The people giving their time to Dinner on Us get as much out of the experience as the people they serve. The majority of the volunteers are housewives. Before she heads off to hand out toothbrushes, volunteer Hanna Carson, mother of three, talks about how proud her family is of her work. She’s been with the group since the beginning. Then she looks around at the other volunteers. “Sometimes you need some adult conversation.”
Kym Tso agrees. “We are getting together and meeting other people. I am networking with other moms.”
While this networking might lead to more philanthropic acts, it is definitely also building a community among these women. And, as they intend to help the homeless, they are also helping themselves. “Everyone can give something. Someone can chop potatoes. Someone has a nice smile. Then you feel useful and alive, feel your value,” says Raccosta.
She says Dinner on Us gave her a reason to stay in Vegas, a meaning for her life. “I wanted to leave Las Vegas because I had nothing. We women are finding a reason to be here and enjoying ourselves. We are busy and learning and having fun. Now I don’t want to go. Why would I? When you are at Dinner on Us, you could be anywhere, but you feel the energy and the love.”
A new course
That energy and love seems to be building. Tso is considering a career that involves assisting the community. Fogal says that Dinner on Us volunteers have come looking for other ways to support the Rescue Mission.

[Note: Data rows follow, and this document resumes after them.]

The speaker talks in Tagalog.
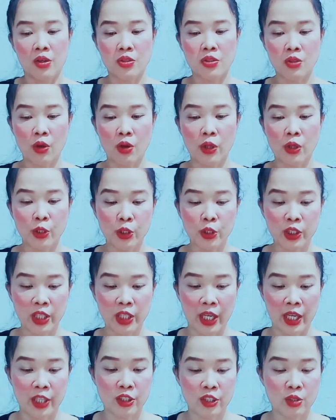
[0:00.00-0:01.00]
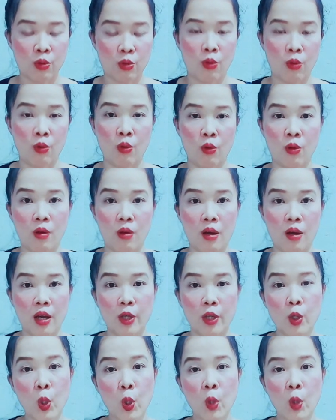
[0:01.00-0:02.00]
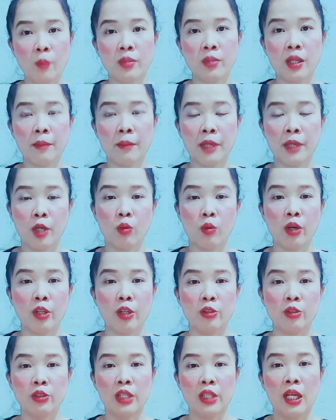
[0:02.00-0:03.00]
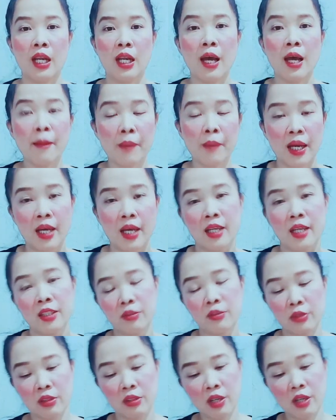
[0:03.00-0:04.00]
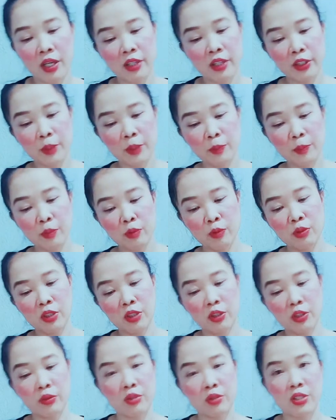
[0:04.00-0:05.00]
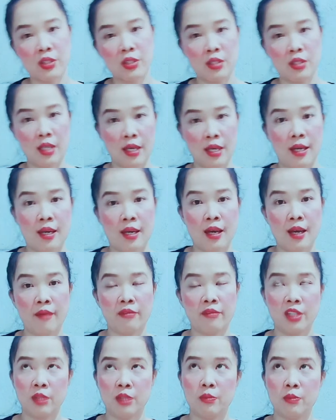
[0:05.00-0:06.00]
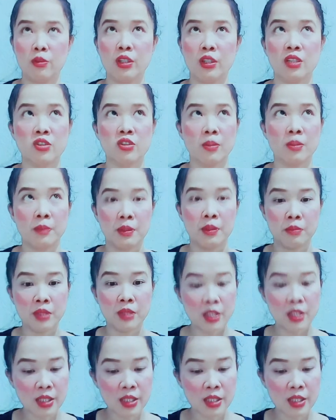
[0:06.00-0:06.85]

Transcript: So, yun guys. So, I hope na meron kayong nalaman regarding po dito sa update po ng Japan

And here, in the kitchen, Cathy Shultz ministers the deviled eggs. Most of her previous service has centered on members of her church: bringing food to families with a new baby or who are grieving the death of a loved one. She looks down the line of men and women waiting to eat and says, “This is the first time I worked with the homeless. They are not like I thought. They are clean and courteous and sober.” Shultz represents the important little changes Dinner on Us has wrought.
For his part, Rescue Mission General Kitchen Manager Quinn benefits from Dinner on Us, too.

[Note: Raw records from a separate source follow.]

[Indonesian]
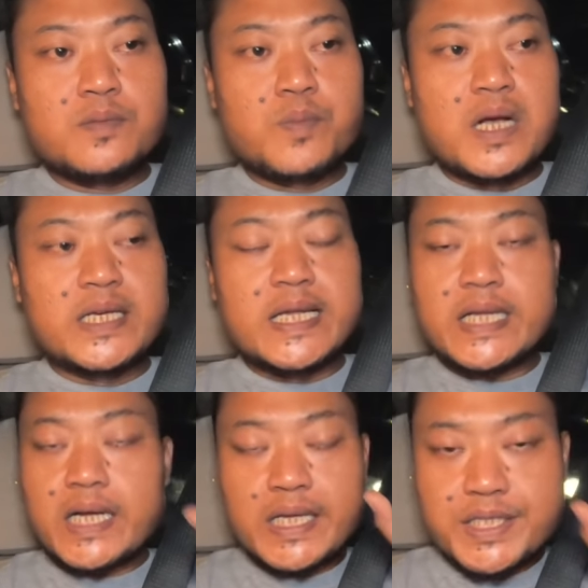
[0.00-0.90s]
bagian
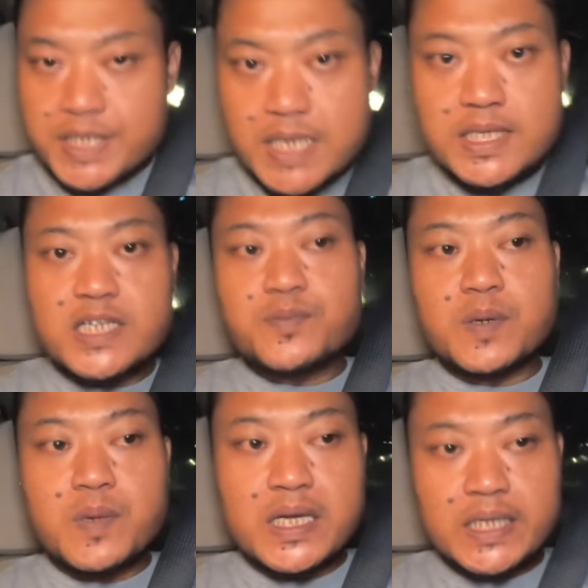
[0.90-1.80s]
yang lecet saja
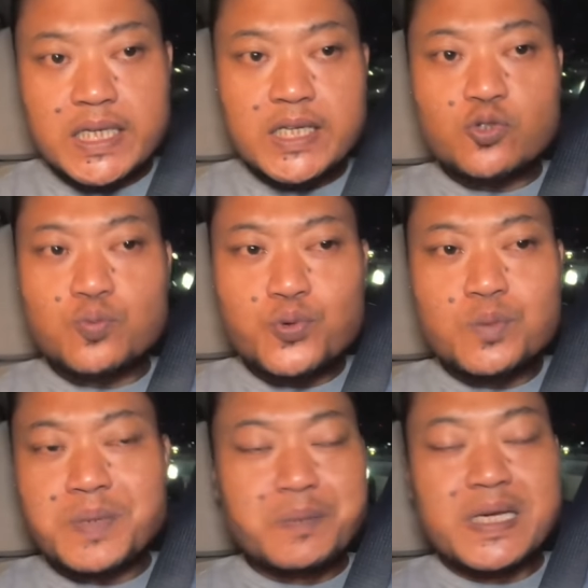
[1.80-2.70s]
diperbaiki itu
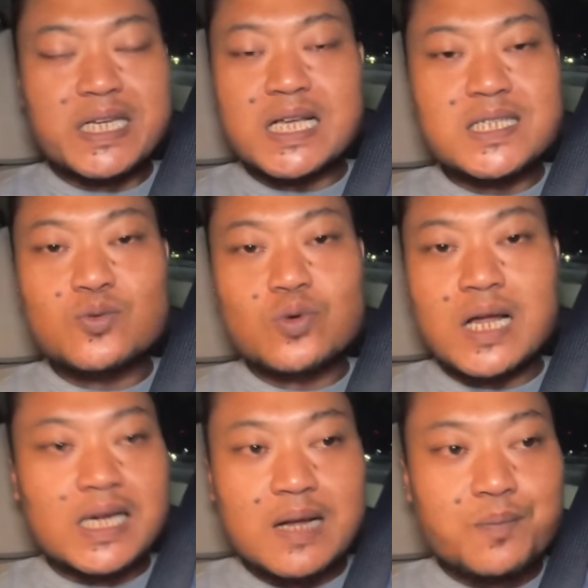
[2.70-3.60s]
pun perbaikannya
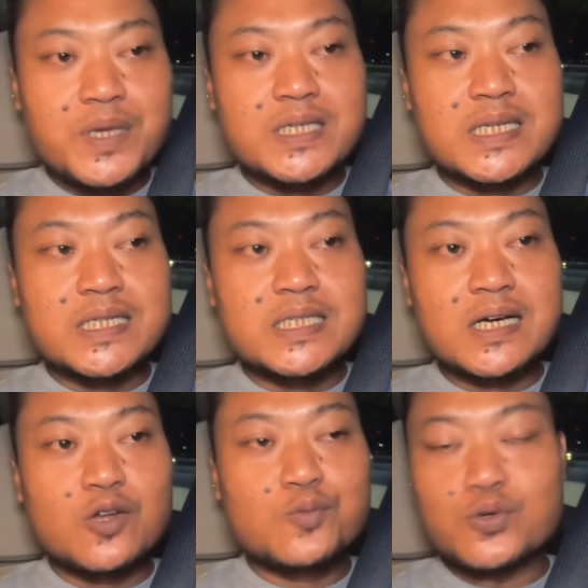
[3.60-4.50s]
kurang rapi jadi
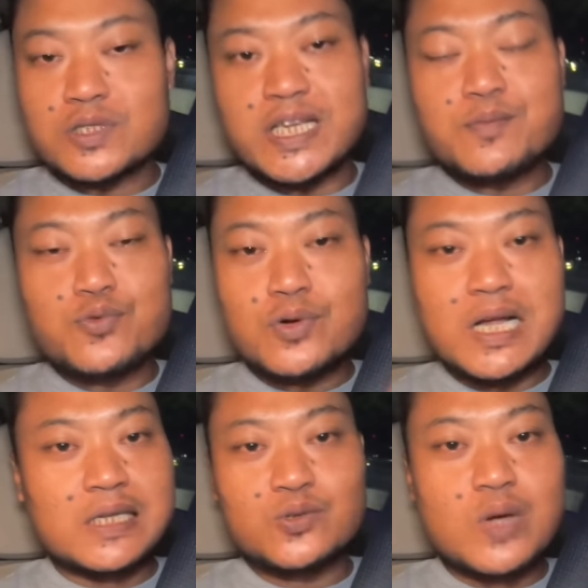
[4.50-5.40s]
kalau menurut saya
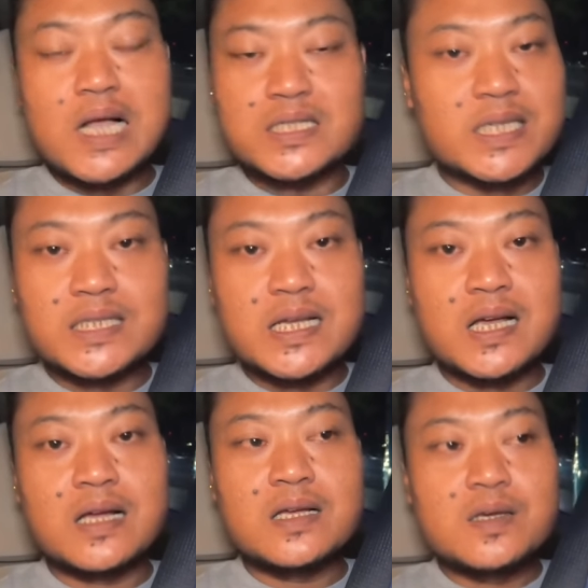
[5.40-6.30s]
bukan tukang cat
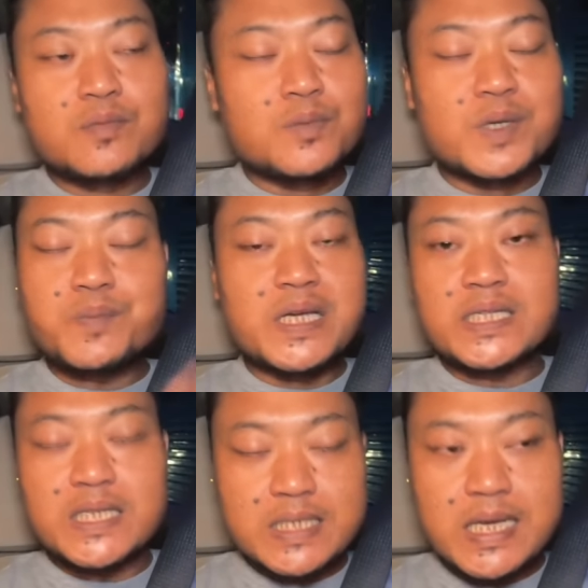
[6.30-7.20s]
yang
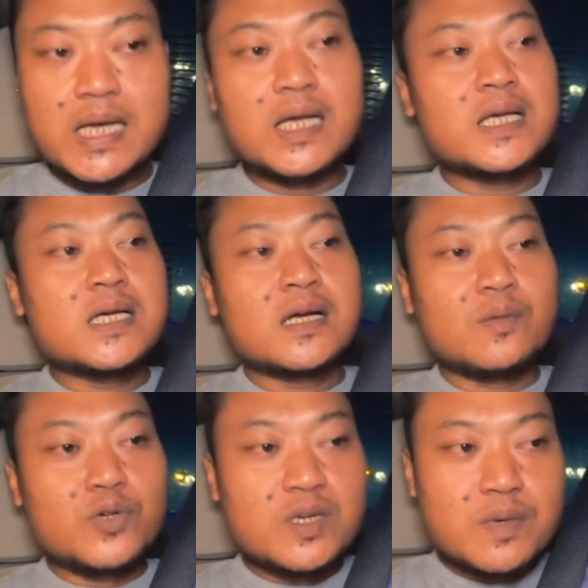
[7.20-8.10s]
memperbaikinya
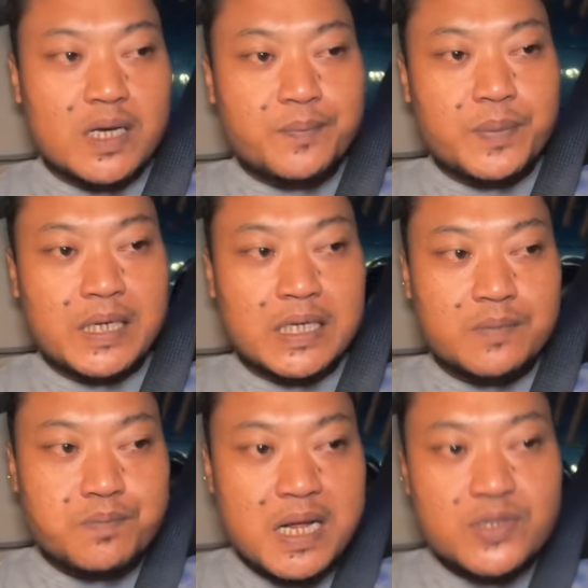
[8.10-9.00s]
kemudian bumper
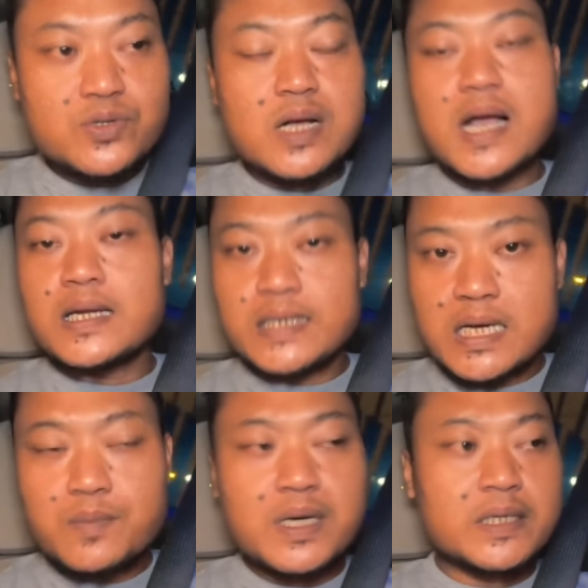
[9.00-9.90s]
depan juga
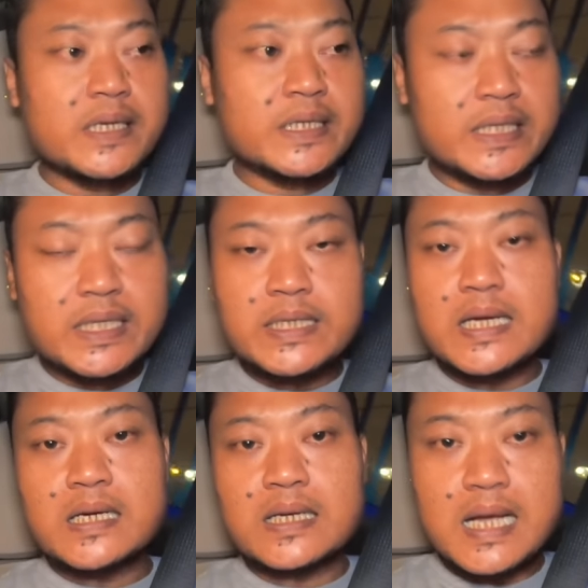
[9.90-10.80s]
ada bagian kiri
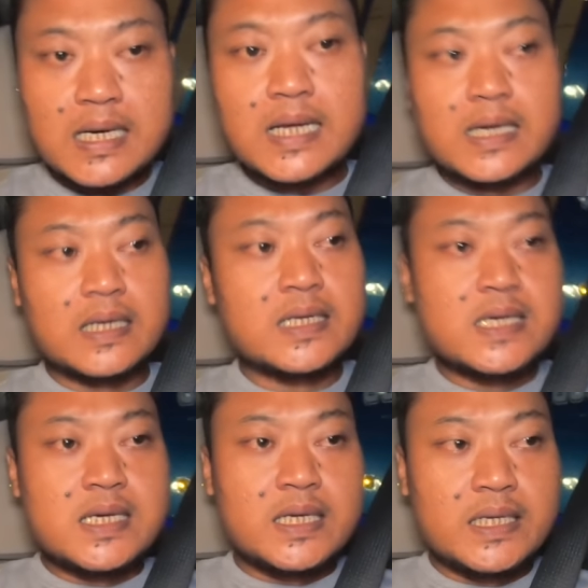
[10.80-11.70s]
dan kanan
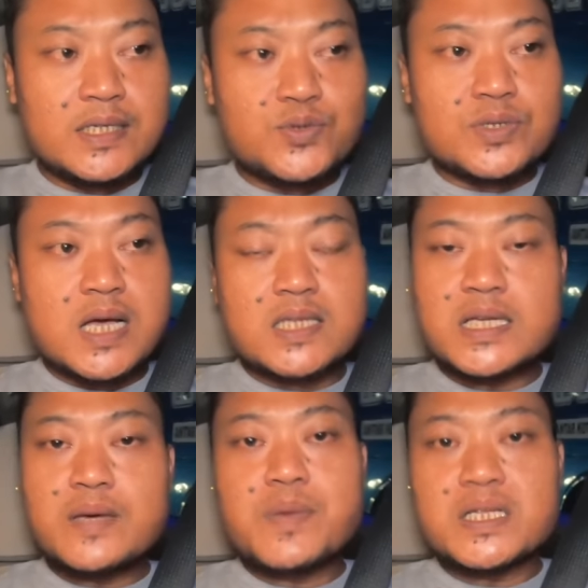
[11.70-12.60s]
ini sudah
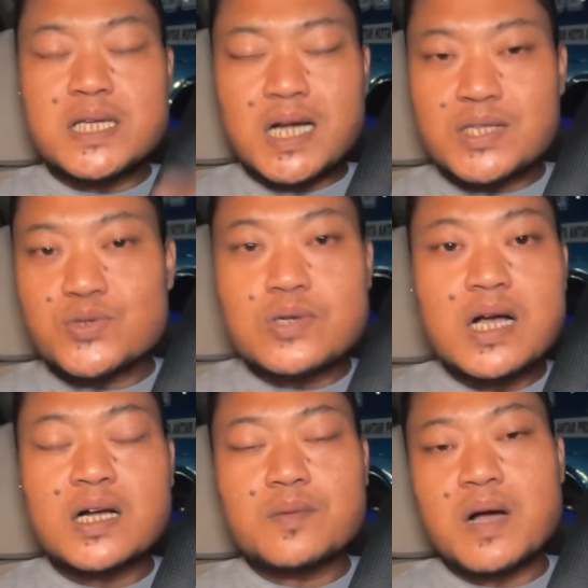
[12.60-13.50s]
saya bacakan
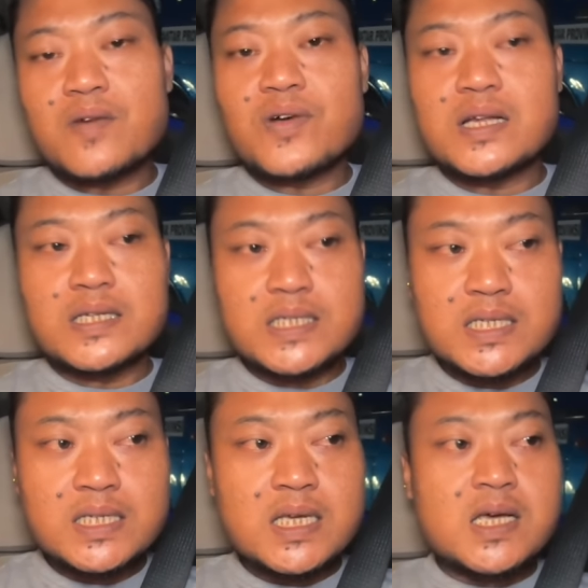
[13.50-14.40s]
juga ke Pak
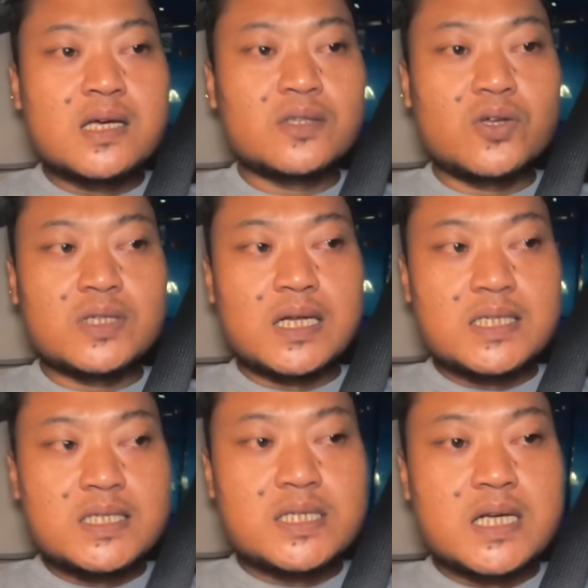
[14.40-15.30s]
Avandi.
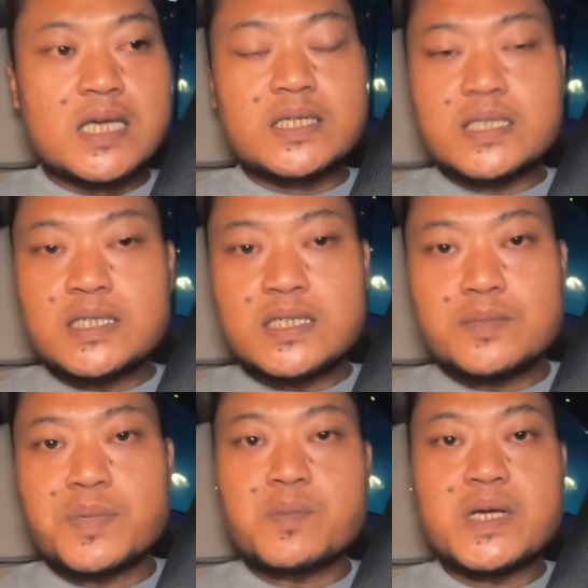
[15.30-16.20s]
Totalnya jika ingin
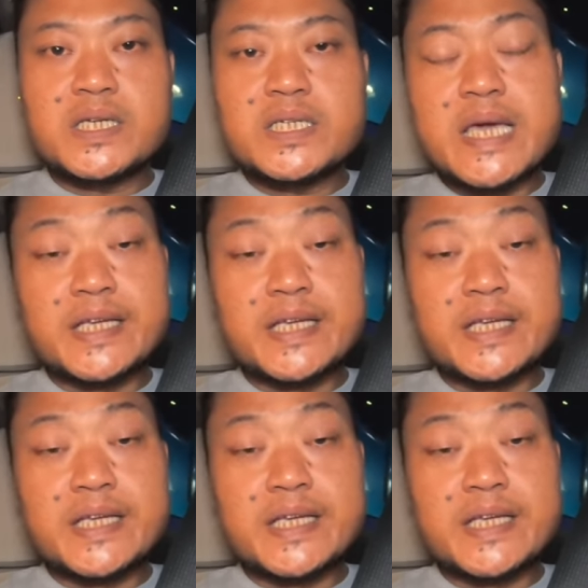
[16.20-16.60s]
diperbaiki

“This event helps me. I know I’m just one mistake from where I was, and it’s a help to see people giving their time freely.” It reminds him of why he’s stayed on to work at the Rescue Mission — and why he is staying sober. Around the dining room, circles of friends and acquaintances eat together. But there are also men and women alone with their trays of food. Quinn says, “When I was homeless, towards the end, I yearned for someone to talk to me. To treat me normal. It was rare and it was special and my day got a little bit better.”
Raccosta and Dinner on Us hope to make a lot of people’s days better, one monthly meal at a time. But that committed sense of mission is always lightened by a sense of joy and play at the heart of the organization. Next month? It’s a Hawaiian luau — complete with coconuts, orchids and an entire pig.